As áreas úmidas (wetlands) da Baixada Maranhense — reconhecidas como Sítio Ramsar desde 2000 — possuem importância ecológica e cultural incomparável. São berçários naturais de inúmeras espécies aquáticas, fundamentais para segurança alimentar, controle de cheias, recarga de aquíferos e regulação climática. Também sustentam a economia de subsistência de milhares de famílias quilombolas, pescadores e agricultores familiares. Qualquer intervenção sem consulta e sem avaliação rigorosa de impactos nesses territórios representa risco à biodiversidade e ao patrimônio cultural imaterial brasileiro.

Nesse contexto, o combate ao greenwashing torna-se central na luta por justiça climática. Estratégias de marketing que apresentam projetos predatórios como sustentáveis — utilizando rótulos como “verdes” ou “voltados à transição energética” — ocultam violações de direitos e impactos ambientais profundos. Essa maquiagem ambiental mina a credibilidade de compromissos assumidos pelo Brasil em tratados internacionais como o Acordo de Paris e os Objetivos do Desenvolvimento Sustentável (ODS), além de gerar desinformação pública.

A empresa EDP – Energias de Portugal, responsável pela obra da linha de transmissão em questão, é um dos maiores grupos energéticos da Europa, com operações em 30 países. Apresenta-se globalmente como líder em energias renováveis e defensora da transição energética. No entanto, a atuação local no Maranhão revela contradições gritantes entre seu discurso ESG e suas práticas operacionais.

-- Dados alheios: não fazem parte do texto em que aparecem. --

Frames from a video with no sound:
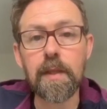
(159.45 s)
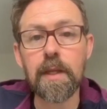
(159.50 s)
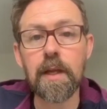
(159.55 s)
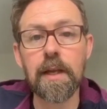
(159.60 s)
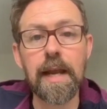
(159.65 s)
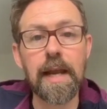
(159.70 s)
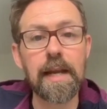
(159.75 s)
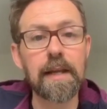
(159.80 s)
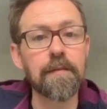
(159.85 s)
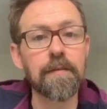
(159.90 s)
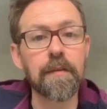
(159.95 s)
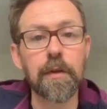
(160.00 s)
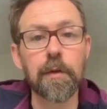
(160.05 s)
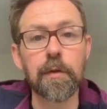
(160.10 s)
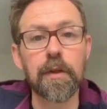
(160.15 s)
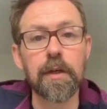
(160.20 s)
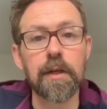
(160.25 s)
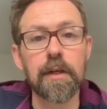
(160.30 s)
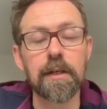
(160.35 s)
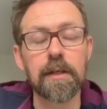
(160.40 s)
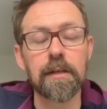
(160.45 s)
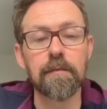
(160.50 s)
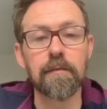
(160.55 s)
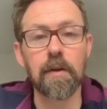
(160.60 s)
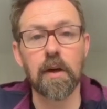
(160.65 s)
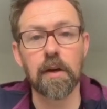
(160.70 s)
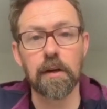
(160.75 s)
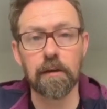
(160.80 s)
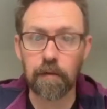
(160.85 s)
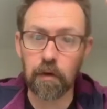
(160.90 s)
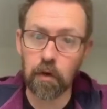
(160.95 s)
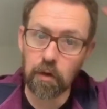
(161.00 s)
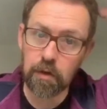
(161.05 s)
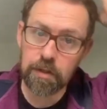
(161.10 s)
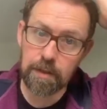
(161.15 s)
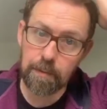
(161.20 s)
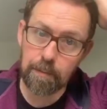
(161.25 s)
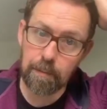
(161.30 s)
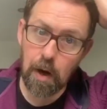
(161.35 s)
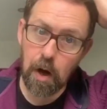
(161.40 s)
any of you that have kind of looked
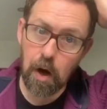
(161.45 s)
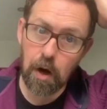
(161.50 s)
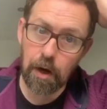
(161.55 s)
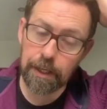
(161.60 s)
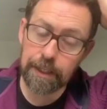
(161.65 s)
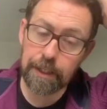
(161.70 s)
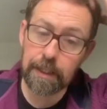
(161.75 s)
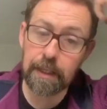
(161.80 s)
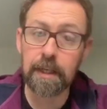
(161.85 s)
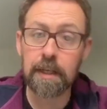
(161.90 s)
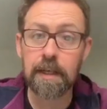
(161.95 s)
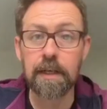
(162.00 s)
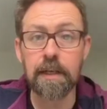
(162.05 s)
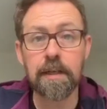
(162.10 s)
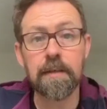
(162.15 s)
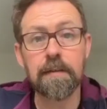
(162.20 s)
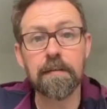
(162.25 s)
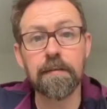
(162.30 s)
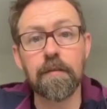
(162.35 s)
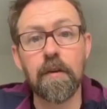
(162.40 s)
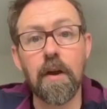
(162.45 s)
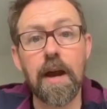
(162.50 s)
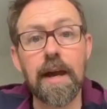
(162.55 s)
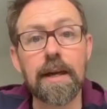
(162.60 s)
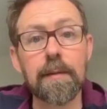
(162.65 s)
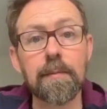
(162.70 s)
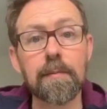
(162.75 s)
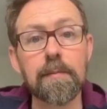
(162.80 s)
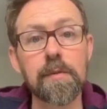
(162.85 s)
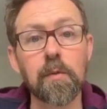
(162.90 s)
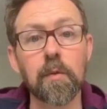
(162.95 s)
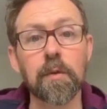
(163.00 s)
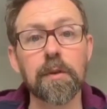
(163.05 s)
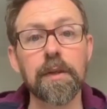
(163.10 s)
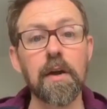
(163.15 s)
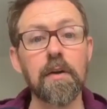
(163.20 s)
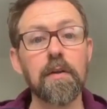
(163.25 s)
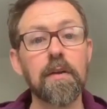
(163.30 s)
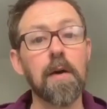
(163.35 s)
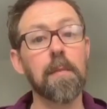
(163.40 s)
at my frames will
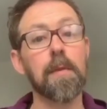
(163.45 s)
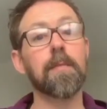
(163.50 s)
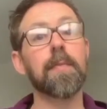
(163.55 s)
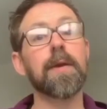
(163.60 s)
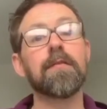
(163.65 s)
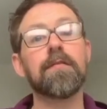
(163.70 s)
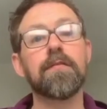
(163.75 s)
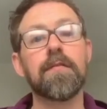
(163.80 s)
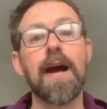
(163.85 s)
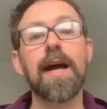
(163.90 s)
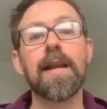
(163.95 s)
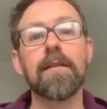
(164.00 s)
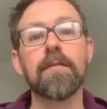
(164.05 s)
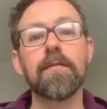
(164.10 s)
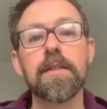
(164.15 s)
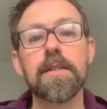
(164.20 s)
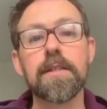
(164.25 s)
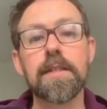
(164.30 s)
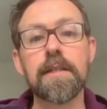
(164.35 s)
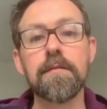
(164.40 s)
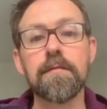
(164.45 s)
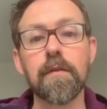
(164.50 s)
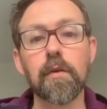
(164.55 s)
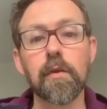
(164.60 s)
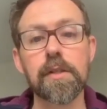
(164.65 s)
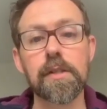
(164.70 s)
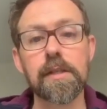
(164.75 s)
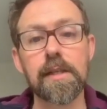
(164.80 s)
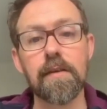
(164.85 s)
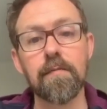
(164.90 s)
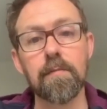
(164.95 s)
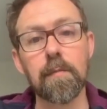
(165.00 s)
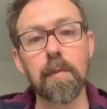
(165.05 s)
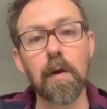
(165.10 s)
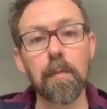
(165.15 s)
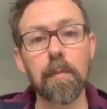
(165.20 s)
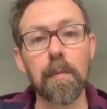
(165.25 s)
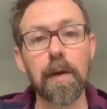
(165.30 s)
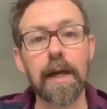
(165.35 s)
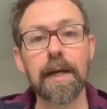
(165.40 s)
know that I'm a big fan of the T47
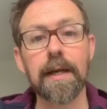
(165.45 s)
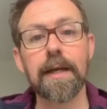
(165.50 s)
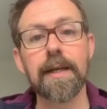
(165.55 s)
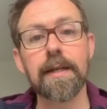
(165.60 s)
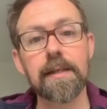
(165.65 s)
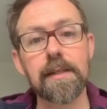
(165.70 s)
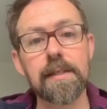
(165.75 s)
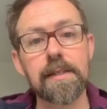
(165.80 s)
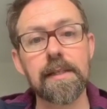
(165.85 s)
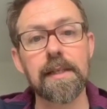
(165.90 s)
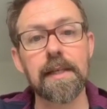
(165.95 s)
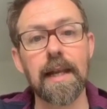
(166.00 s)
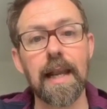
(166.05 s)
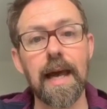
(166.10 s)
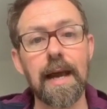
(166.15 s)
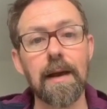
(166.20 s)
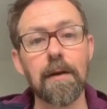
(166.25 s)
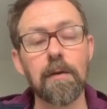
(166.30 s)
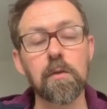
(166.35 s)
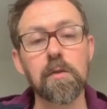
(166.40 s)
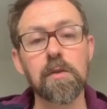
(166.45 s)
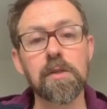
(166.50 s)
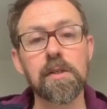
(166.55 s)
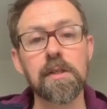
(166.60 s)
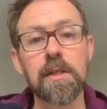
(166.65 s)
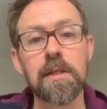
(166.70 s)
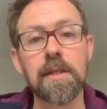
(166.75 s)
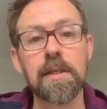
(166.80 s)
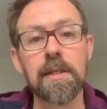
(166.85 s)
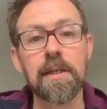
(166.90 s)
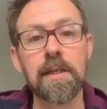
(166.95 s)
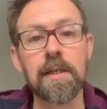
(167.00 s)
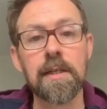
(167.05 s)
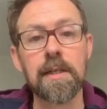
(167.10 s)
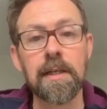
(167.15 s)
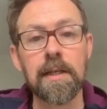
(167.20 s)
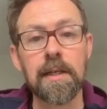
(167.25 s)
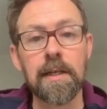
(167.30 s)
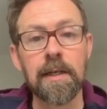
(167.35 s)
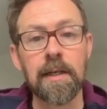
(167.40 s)
bottom bracket because it allows
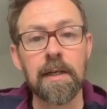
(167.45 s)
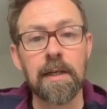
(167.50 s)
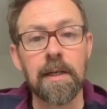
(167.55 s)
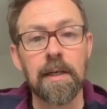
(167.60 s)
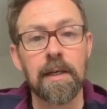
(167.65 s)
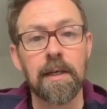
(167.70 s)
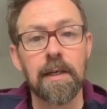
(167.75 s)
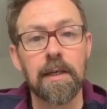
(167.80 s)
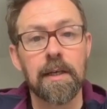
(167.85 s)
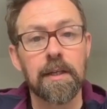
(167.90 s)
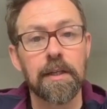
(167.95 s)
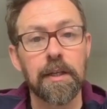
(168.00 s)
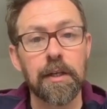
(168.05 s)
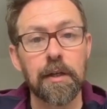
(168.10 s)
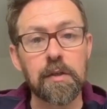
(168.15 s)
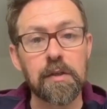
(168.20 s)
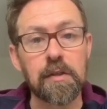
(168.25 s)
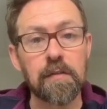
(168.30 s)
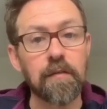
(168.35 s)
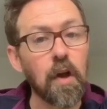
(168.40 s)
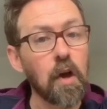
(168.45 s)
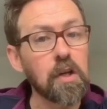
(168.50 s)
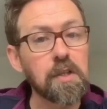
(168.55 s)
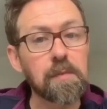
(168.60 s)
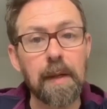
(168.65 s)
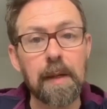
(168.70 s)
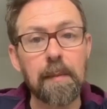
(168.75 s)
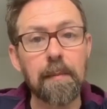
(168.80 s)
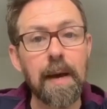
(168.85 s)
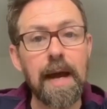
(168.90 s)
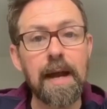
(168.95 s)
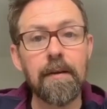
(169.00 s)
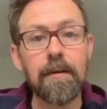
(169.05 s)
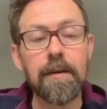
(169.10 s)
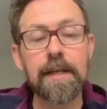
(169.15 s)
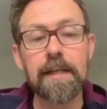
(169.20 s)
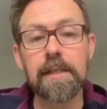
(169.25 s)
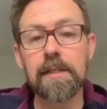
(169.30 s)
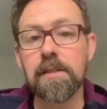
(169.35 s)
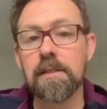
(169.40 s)
the use of nice big
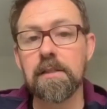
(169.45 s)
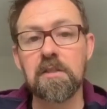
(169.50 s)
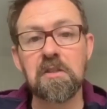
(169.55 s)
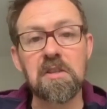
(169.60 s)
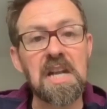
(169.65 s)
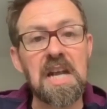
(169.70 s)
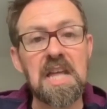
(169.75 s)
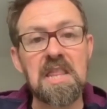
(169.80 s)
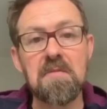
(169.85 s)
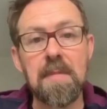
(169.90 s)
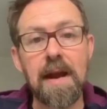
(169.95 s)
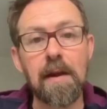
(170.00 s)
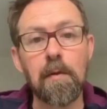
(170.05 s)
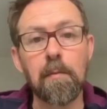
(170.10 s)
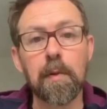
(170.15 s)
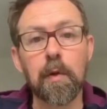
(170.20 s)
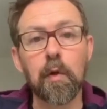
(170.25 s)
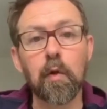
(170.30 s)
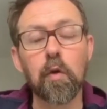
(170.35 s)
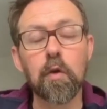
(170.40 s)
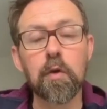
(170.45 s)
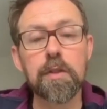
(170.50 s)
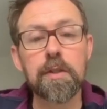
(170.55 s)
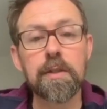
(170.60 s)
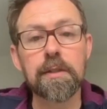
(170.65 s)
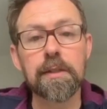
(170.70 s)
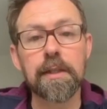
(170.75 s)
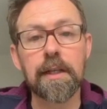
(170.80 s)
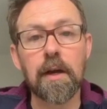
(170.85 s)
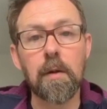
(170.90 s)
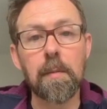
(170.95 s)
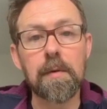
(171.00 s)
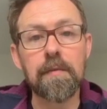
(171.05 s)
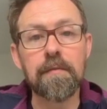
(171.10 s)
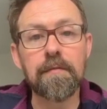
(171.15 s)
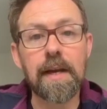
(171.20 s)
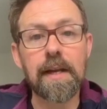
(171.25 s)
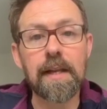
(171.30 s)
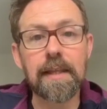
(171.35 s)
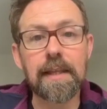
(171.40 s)
bearings. You can get them outboard. You know, I'm a
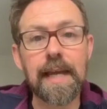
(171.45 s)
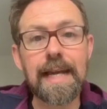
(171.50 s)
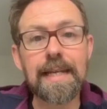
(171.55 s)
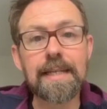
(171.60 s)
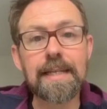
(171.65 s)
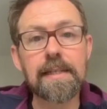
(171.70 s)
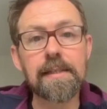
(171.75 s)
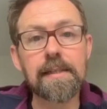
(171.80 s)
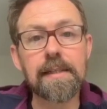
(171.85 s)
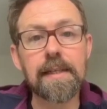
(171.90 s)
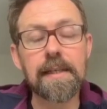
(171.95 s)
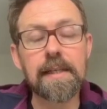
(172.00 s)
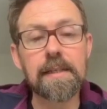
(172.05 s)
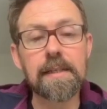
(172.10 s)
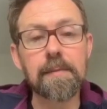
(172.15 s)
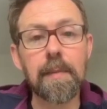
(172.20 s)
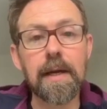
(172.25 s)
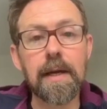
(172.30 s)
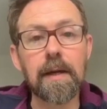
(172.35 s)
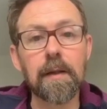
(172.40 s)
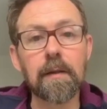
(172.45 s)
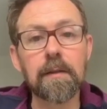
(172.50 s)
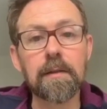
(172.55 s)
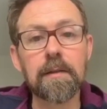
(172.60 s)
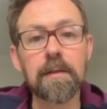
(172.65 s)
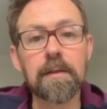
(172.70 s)
fan of the 86mm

No Brasil, a EDP atua em geração, transmissão e distribuição de energia elétrica, tendo ampliado fortemente sua presença nos últimos anos. Embora destaque publicamente seu compromisso com a sustentabilidade, casos como o da Linha Miranda II – São Luís II – C3 evidenciam desrespeito a direitos fundamentais e deficiências graves no cumprimento das obrigações socioambientais. A falta de transparência, a ausência de consulta e o acúmulo de impactos não mitigados revelam um padrão de violação que compromete sua legitimidade social.

SOLICITAÇÃO AO MPF

Diante desse cenário, as entidades signatárias solicitam ao Ministério Público Federal que interpele recurso cabível para restabelecer a decisão de primeira instância e, se necessário, leve o caso às instâncias superiores. O objetivo é garantir a realização da CPLI e a reparação de danos já evidentes.

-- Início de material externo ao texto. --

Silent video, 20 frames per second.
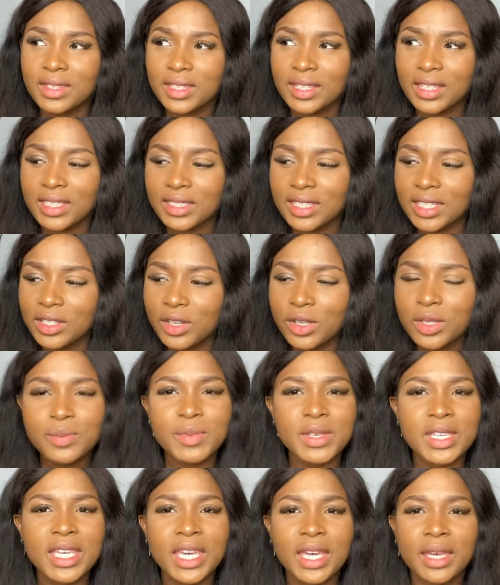they just
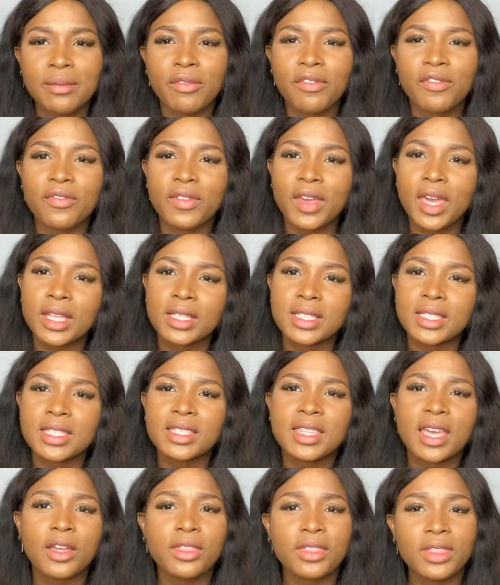became faint.
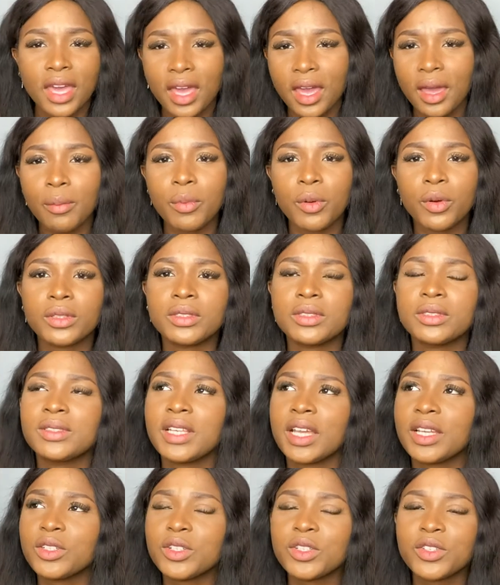They're there, but they're
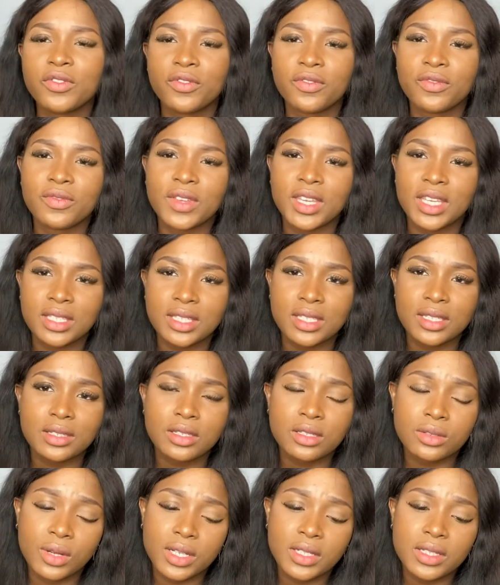just faint.
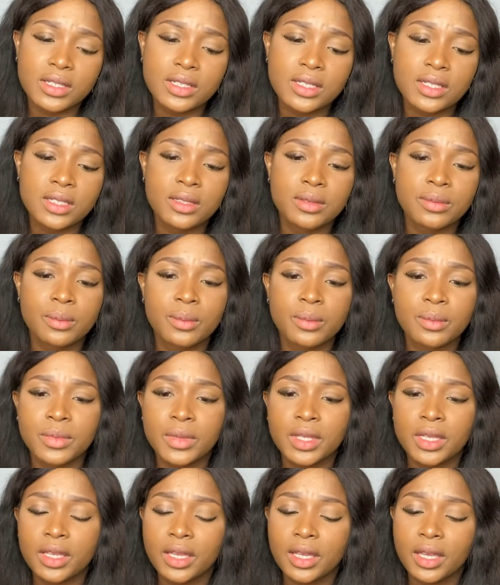So I just
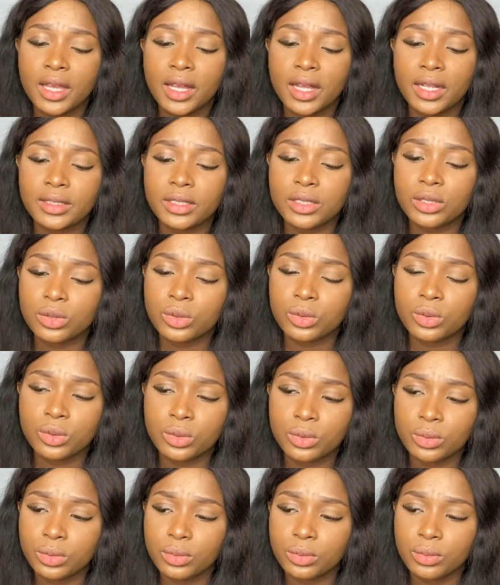had to,
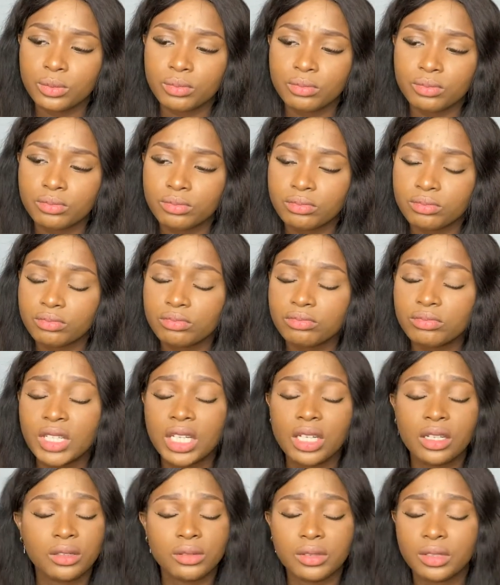
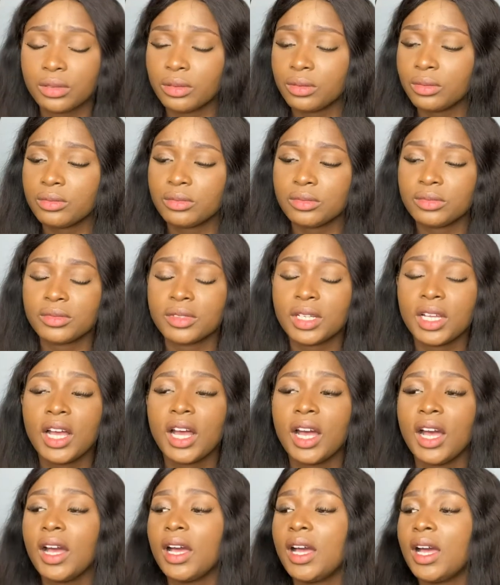I don't know,
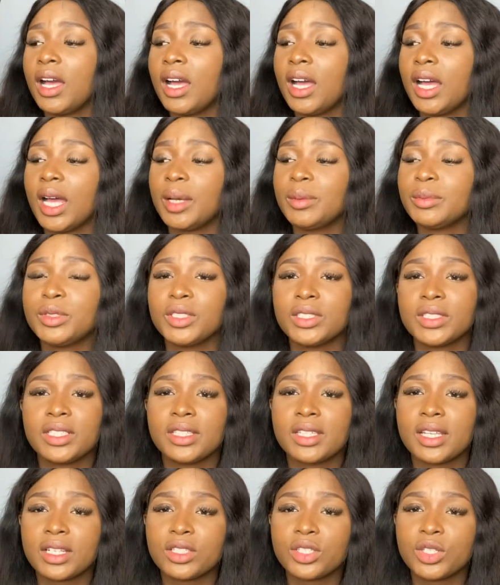I'm just
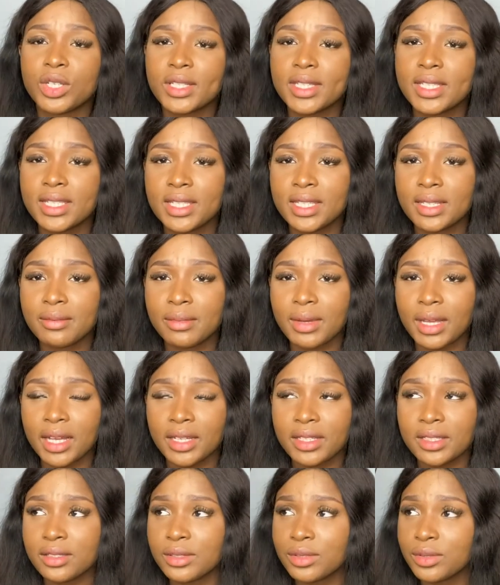adjusting back
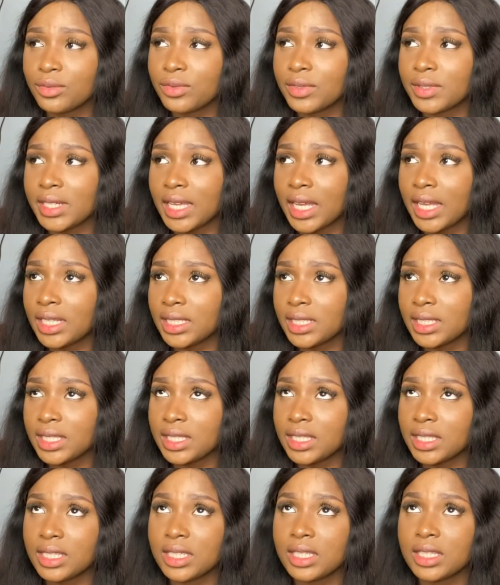to
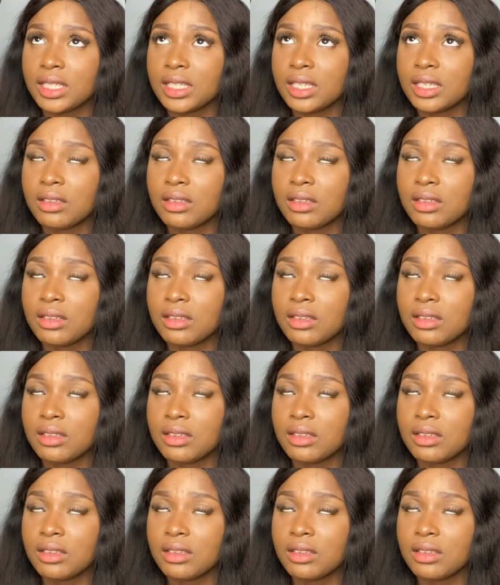reality.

A mensagem é clara: não se trata de oposição ao desenvolvimento ou à infraestrutura energética, mas sim de exigir que qualquer projeto respeite os direitos territoriais, culturais e ambientais das populações tradicionais. A consulta prévia é uma garantia democrática, não um entrave. E a sua violação não pode ser normalizada.

As organizações alertam que permanecerão mobilizadas e vigilantes. Confiantes na atuação do MPF e na responsabilidade do Judiciário, esperam que o curso do processo seja corrigido, restabelecendo a legalidade e protegendo os quilombolas do Maranhão contra mais um capítulo de invisibilização institucional.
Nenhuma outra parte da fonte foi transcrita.